● WHAT TO WORK ON
Once the line containing "[00:00:08.10 to 00:00:09.00]" has been copied, stop; copy every line before it exactly, beginning with the first line of the material below.

==================================================

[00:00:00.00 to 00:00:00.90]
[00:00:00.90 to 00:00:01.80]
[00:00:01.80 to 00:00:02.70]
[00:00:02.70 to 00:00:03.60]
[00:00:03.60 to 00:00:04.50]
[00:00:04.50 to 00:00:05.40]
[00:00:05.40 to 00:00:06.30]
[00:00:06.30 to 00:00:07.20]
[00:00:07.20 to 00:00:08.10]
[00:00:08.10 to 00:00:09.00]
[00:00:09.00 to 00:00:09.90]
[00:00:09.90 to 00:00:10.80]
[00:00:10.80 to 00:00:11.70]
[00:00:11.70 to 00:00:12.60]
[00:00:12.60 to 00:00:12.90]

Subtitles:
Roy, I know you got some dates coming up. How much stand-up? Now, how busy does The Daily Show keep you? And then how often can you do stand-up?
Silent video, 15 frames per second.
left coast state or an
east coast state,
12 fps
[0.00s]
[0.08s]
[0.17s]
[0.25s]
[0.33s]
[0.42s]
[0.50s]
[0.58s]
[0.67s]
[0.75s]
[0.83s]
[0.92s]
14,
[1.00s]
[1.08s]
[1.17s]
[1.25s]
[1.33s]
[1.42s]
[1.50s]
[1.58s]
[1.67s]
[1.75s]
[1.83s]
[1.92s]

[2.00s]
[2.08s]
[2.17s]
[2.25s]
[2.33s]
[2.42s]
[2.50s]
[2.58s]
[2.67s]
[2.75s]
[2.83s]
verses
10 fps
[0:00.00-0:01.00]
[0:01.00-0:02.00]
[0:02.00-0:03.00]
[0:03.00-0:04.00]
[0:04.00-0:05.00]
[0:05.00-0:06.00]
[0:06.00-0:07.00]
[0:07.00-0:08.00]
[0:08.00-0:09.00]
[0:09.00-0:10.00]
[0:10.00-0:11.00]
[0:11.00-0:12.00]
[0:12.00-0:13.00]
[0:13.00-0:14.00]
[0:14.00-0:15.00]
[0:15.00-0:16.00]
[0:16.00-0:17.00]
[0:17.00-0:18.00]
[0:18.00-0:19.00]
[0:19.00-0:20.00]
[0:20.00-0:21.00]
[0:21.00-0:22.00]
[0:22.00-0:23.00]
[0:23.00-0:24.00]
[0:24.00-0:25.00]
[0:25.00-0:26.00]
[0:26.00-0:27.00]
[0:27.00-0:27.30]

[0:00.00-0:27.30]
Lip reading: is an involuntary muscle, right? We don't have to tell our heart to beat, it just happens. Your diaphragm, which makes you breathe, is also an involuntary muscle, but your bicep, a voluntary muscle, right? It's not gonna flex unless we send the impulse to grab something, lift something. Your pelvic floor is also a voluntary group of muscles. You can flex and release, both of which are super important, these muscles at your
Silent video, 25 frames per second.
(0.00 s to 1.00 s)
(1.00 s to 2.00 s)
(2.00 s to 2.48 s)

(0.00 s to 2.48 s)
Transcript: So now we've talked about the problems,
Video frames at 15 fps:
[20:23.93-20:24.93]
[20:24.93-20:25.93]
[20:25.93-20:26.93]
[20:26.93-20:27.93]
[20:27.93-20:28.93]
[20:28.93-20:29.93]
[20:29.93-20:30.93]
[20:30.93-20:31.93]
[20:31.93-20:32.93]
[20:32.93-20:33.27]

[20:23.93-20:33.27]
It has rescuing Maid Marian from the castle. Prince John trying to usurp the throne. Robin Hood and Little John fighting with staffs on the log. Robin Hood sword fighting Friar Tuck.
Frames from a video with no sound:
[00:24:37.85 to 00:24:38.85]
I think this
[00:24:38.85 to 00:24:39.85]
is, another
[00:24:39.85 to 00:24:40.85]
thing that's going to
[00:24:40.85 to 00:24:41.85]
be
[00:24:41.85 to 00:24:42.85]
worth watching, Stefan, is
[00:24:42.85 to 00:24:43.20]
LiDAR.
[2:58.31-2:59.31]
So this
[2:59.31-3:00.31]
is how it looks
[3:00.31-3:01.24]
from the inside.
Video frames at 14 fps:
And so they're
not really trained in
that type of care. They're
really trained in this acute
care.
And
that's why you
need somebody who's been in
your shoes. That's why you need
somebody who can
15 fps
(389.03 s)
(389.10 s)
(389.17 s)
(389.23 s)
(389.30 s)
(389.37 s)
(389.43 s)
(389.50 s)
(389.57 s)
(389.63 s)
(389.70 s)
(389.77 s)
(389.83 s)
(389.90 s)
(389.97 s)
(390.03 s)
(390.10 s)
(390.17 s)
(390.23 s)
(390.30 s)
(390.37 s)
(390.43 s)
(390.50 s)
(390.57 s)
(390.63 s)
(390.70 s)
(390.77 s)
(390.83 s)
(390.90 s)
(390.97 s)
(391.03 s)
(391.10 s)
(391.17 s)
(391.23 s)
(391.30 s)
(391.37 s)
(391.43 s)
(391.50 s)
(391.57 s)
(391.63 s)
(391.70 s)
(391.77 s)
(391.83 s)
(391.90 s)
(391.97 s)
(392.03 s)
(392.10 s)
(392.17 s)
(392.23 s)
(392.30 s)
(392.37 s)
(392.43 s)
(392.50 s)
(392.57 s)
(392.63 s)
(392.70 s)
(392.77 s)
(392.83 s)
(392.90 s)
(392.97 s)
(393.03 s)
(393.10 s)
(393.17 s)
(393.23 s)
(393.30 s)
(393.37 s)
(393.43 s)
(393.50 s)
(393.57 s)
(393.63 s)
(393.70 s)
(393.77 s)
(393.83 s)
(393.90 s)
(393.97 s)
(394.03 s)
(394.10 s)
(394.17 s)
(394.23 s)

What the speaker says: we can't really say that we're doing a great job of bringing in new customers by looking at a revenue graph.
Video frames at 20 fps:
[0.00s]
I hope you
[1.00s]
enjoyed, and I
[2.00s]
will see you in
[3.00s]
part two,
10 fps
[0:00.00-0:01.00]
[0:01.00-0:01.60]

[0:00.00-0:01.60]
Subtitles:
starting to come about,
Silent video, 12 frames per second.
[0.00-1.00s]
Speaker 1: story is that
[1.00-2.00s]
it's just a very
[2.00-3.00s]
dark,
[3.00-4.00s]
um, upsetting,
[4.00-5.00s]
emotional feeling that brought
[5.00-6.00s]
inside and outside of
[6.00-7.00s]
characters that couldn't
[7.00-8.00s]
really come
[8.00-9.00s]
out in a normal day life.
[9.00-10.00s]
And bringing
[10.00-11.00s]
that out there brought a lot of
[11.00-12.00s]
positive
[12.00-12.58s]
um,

==================================================

● EXERCISE RESPONSE
[00:00:00.00 to 00:00:00.90]
[00:00:00.90 to 00:00:01.80]
[00:00:01.80 to 00:00:02.70]
[00:00:02.70 to 00:00:03.60]
[00:00:03.60 to 00:00:04.50]
[00:00:04.50 to 00:00:05.40]
[00:00:05.40 to 00:00:06.30]
[00:00:06.30 to 00:00:07.20]
[00:00:07.20 to 00:00:08.10]
[00:00:08.10 to 00:00:09.00]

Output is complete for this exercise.